How Scientific Laws "Explain"
Since its origin in Greek thought, the larger goal of science has been to explain the intricacies of nature as rationally and coherently as possible. Such an explanation does not necessarily mean attributing a motivating agent, such as God, to events, but it does mean discovering, if possible, mathematical laws between observable quantities. But how do scientists find explanation by discovering mathematical laws? Such laws may aid utilization, control, and direction, but how is anything explained thereby?
For human beings the only tools for understanding physical phenomena are the pictures, allusions, and analogies involving the primitive mechanical events of everyday life that dwell in our imaginations. Over the course of history as physical science has moved toward problems more removed from the realm of common experience, it has been necessary to supplement those mental tools with which we grasp and comprehend phenomena with mathematical concepts and laws.

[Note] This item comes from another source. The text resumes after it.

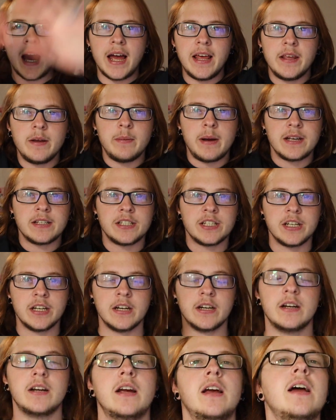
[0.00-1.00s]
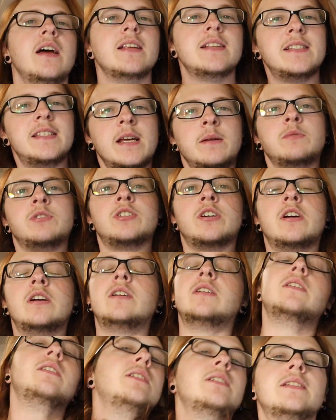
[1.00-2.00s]
Hi there, Bastian here. Same
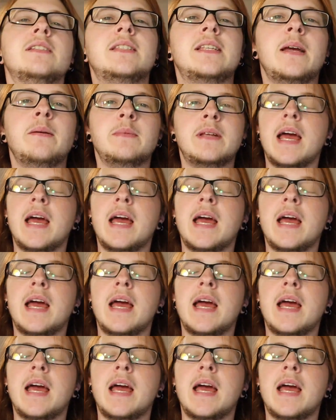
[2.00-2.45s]
shirt, same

Let us suggest that, "to explain" means to reduce to the familiar, to establish a relationship between what is to be explained and any (correctly or incorrectly) unquestioned preconceptions. Modern scientists, like their ancient and medieval counterparts, do bring preconceptions to the scientific process; for example, just what we have been discussing, that nature works according to simple models or mathematical schemes. To modern science, scientific laws are an explanation of nature in that they allow scientists to incorporate mathematically the unfamiliar into the body of familiar experience. Collective experience among scientists shows that it requires training and repeated personal success in solving physical problems to be satisfied with and to believe that a mathematical answer explains nature.